++++ Exercise data ++++

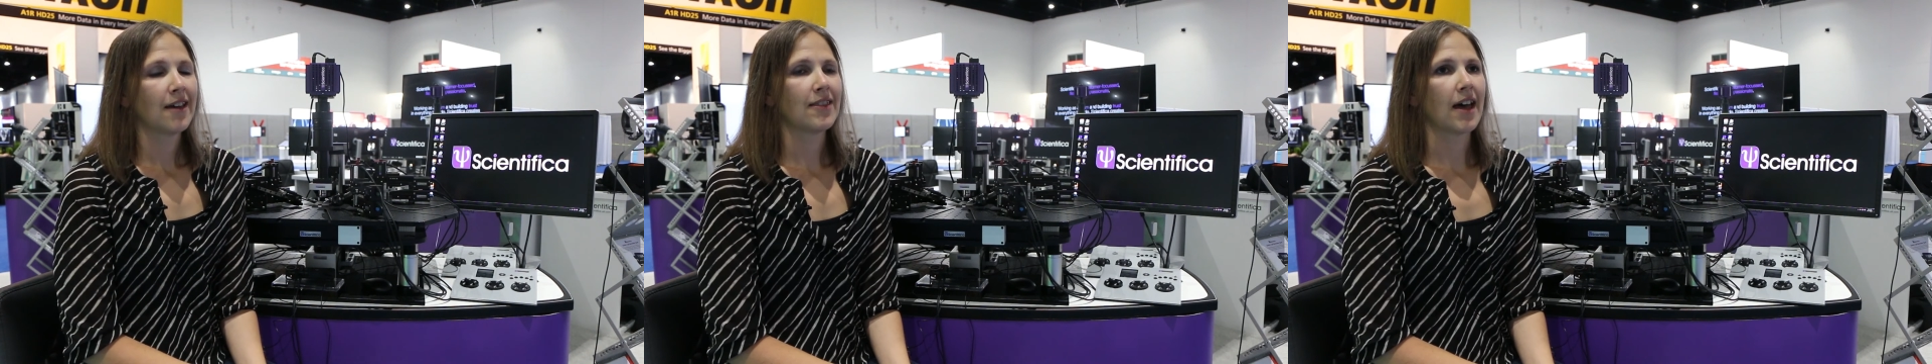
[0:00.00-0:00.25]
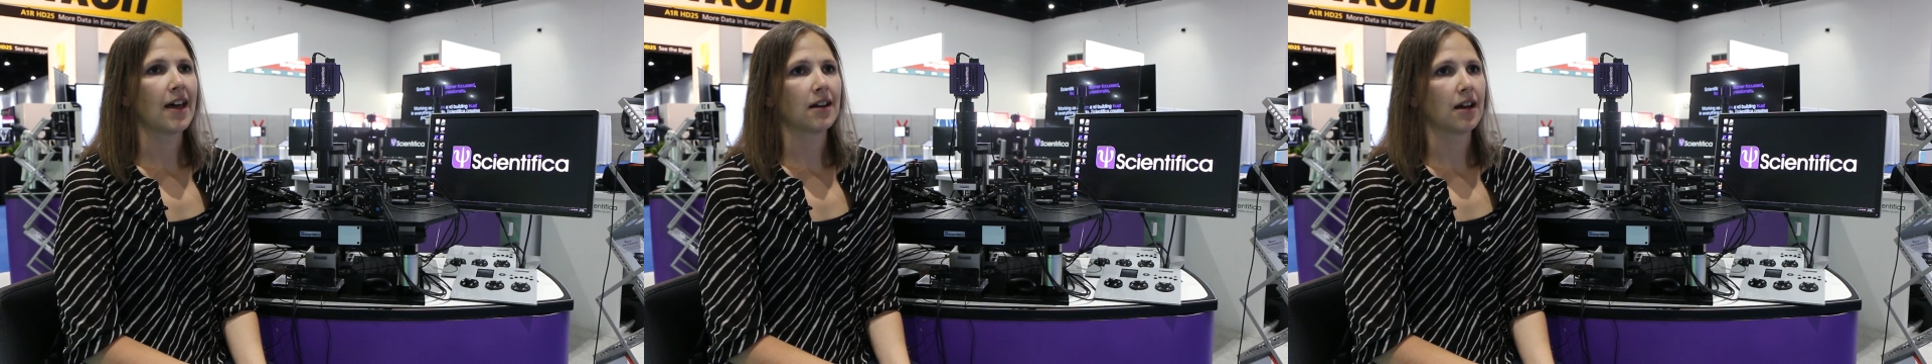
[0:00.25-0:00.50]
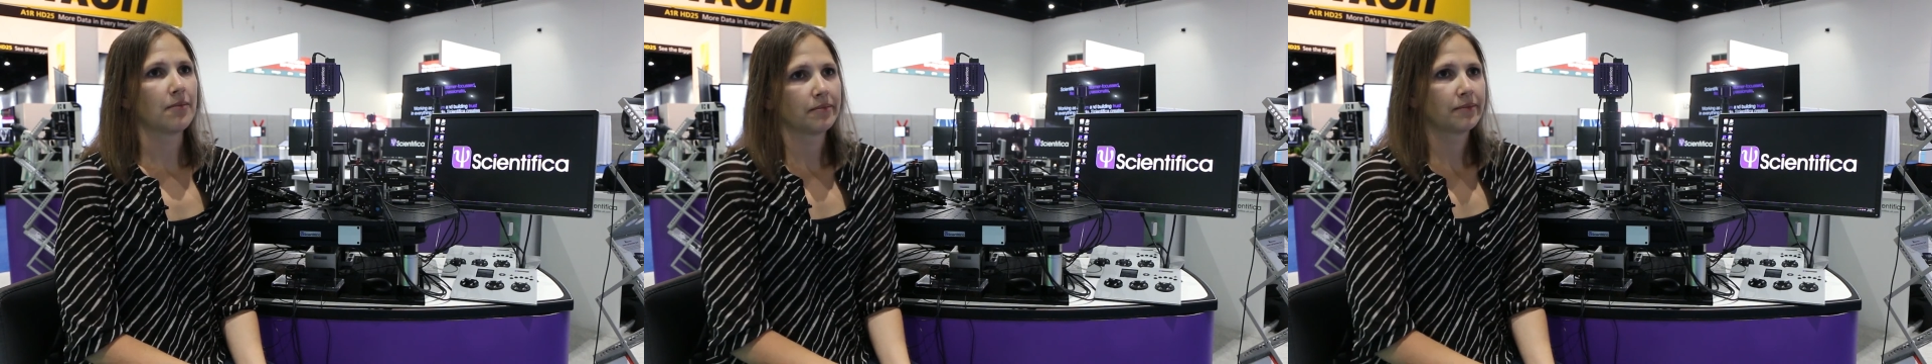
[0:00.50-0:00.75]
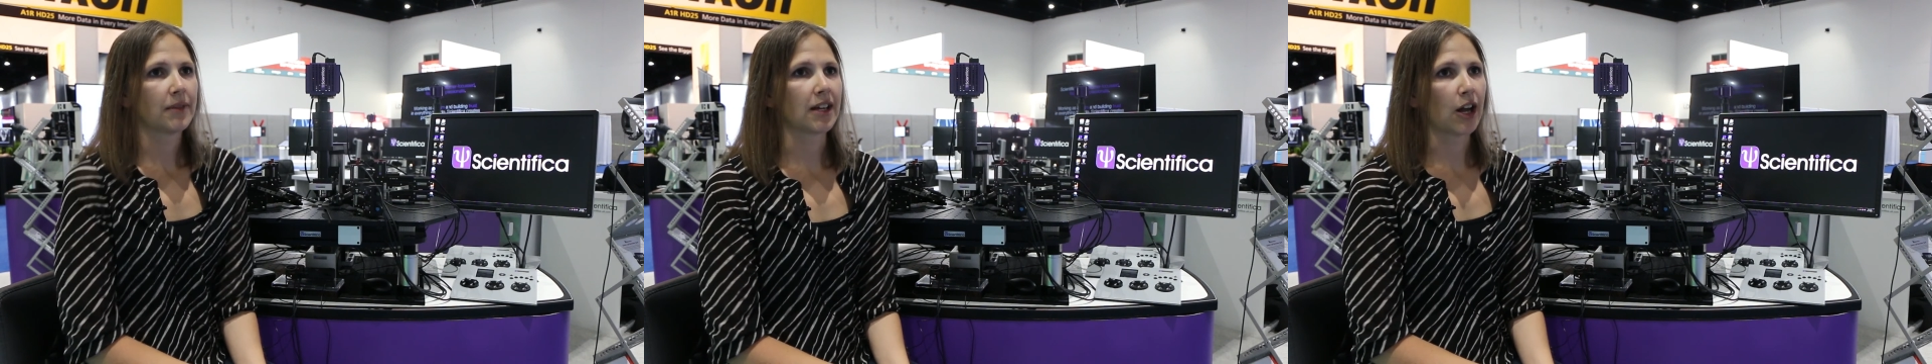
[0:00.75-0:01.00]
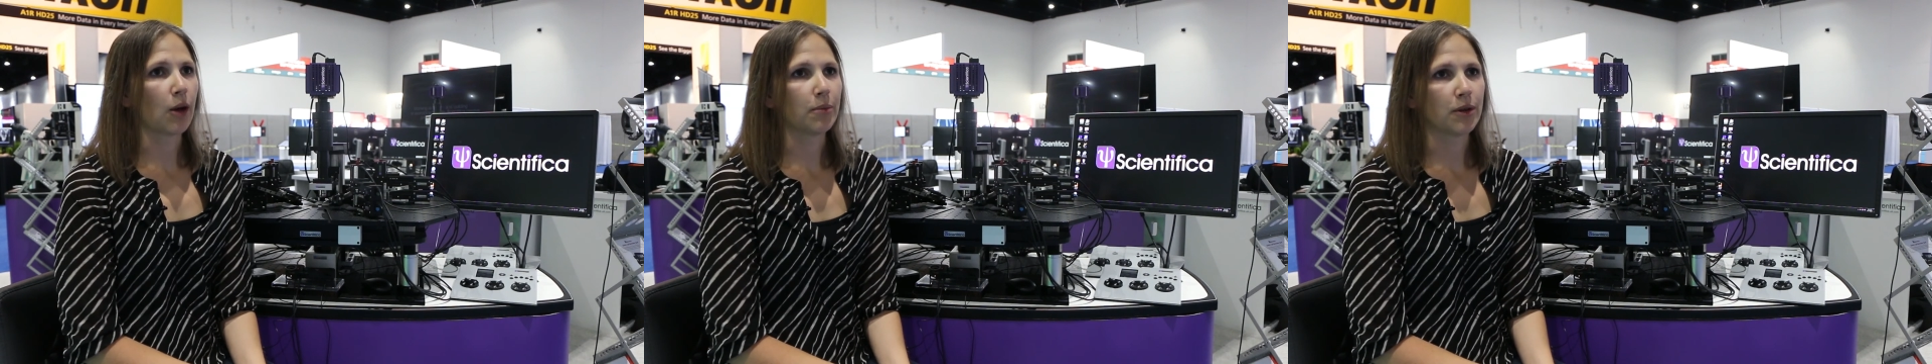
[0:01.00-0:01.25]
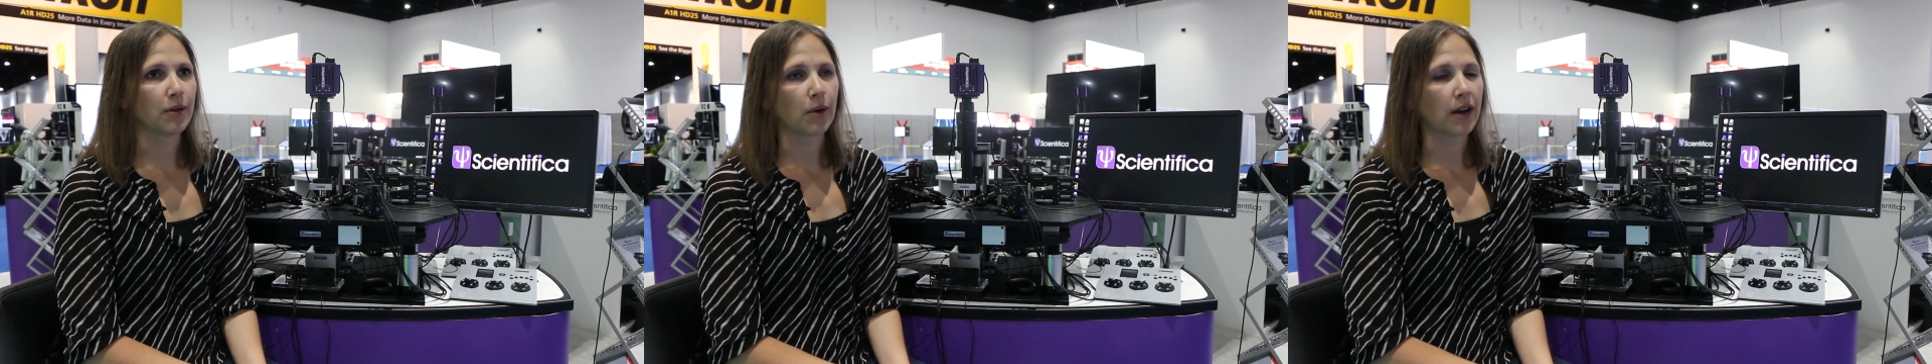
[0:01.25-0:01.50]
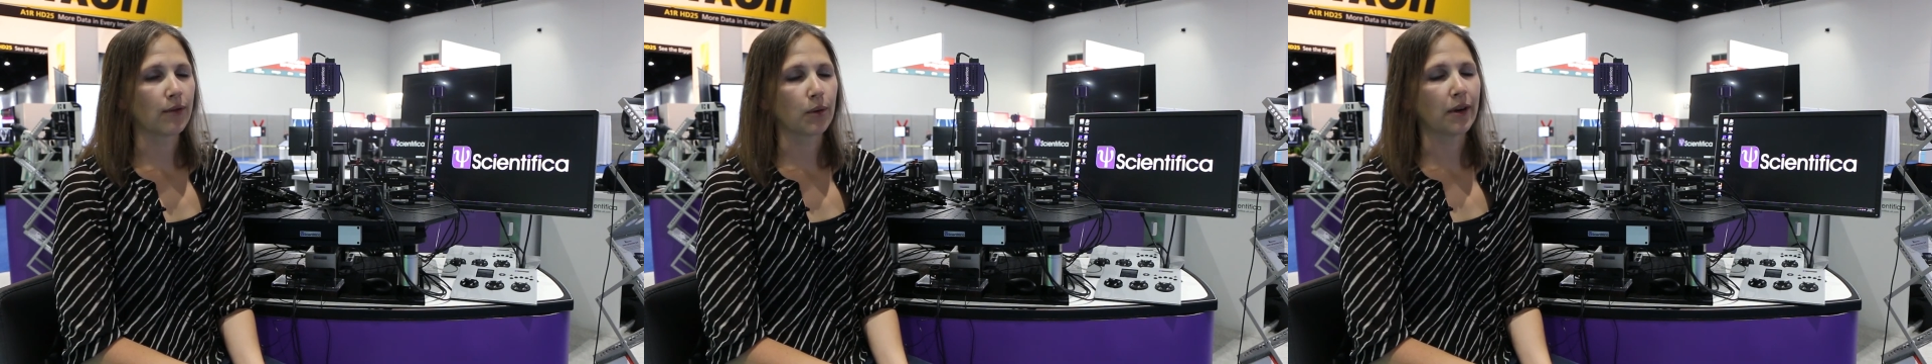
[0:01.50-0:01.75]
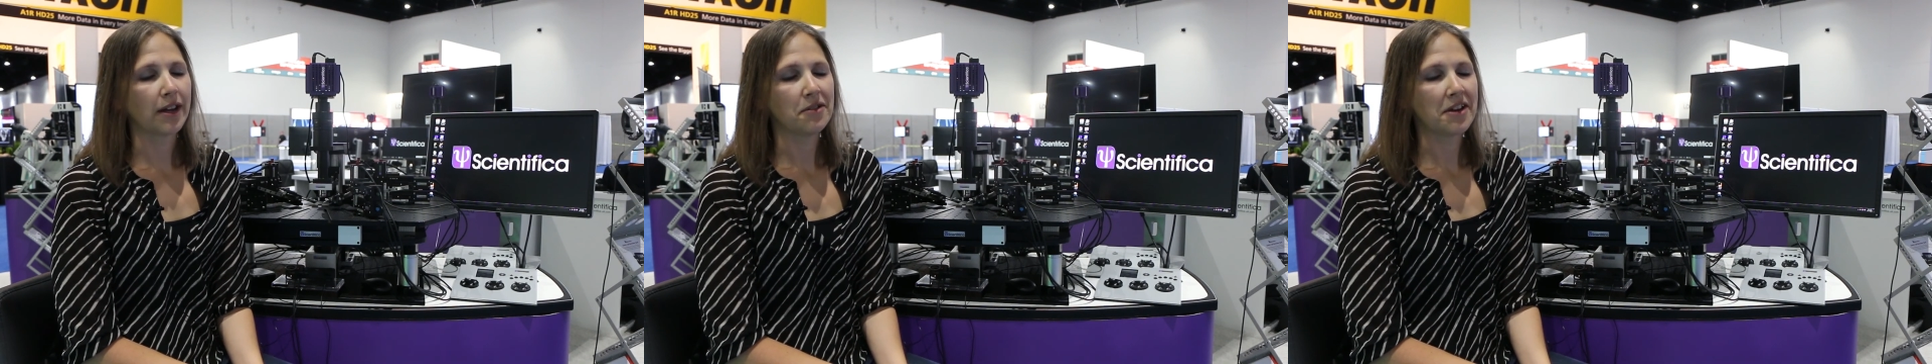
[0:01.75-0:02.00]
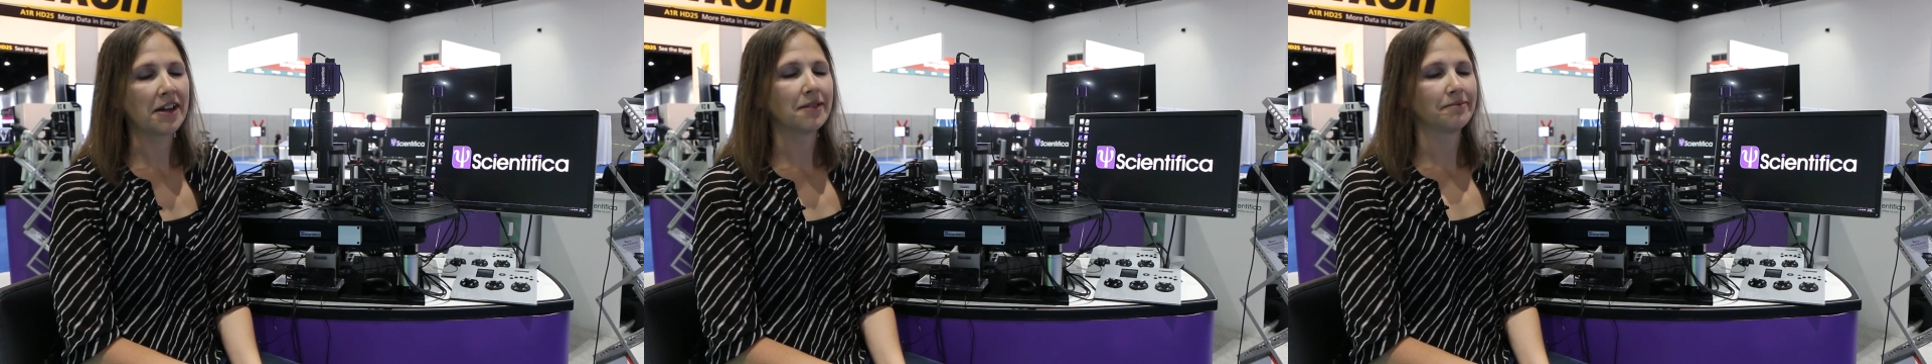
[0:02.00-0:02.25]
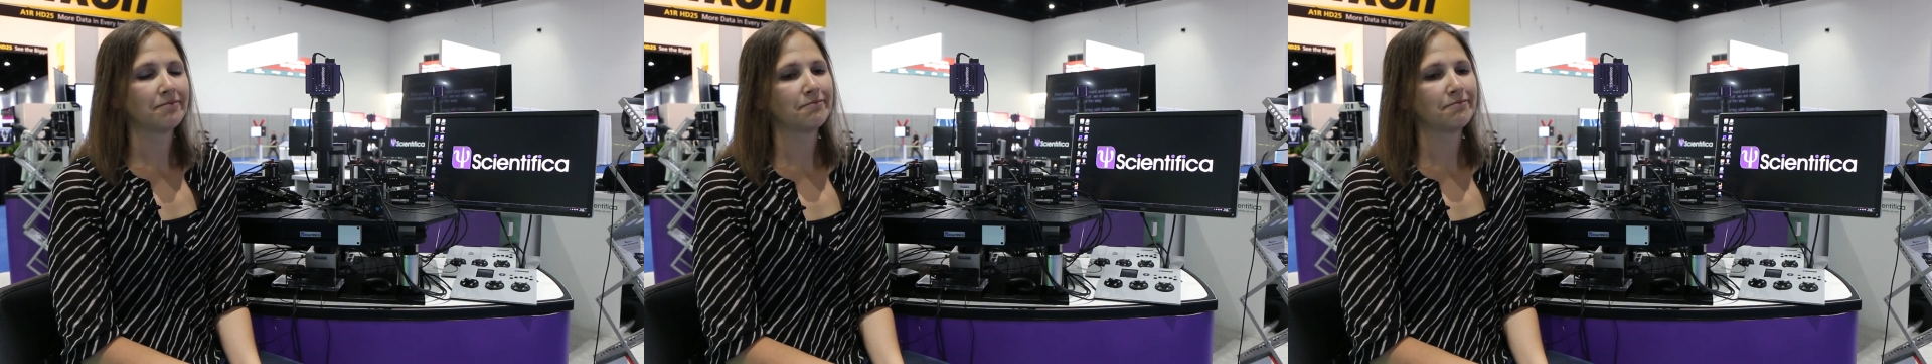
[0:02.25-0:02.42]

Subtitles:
that can help you in whatever way you need.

++++

** What you will do **
Each record is to be copied word for word, with no images carried over.

** Answer box **
[0:00.00-0:00.25]
[0:00.25-0:00.50]
[0:00.50-0:00.75]
[0:00.75-0:01.00]
[0:01.00-0:01.25]
[0:01.25-0:01.50]
[0:01.50-0:01.75]
[0:01.75-0:02.00]
[0:02.00-0:02.25]
[0:02.25-0:02.42]

Subtitles:
that can help you in whatever way you need.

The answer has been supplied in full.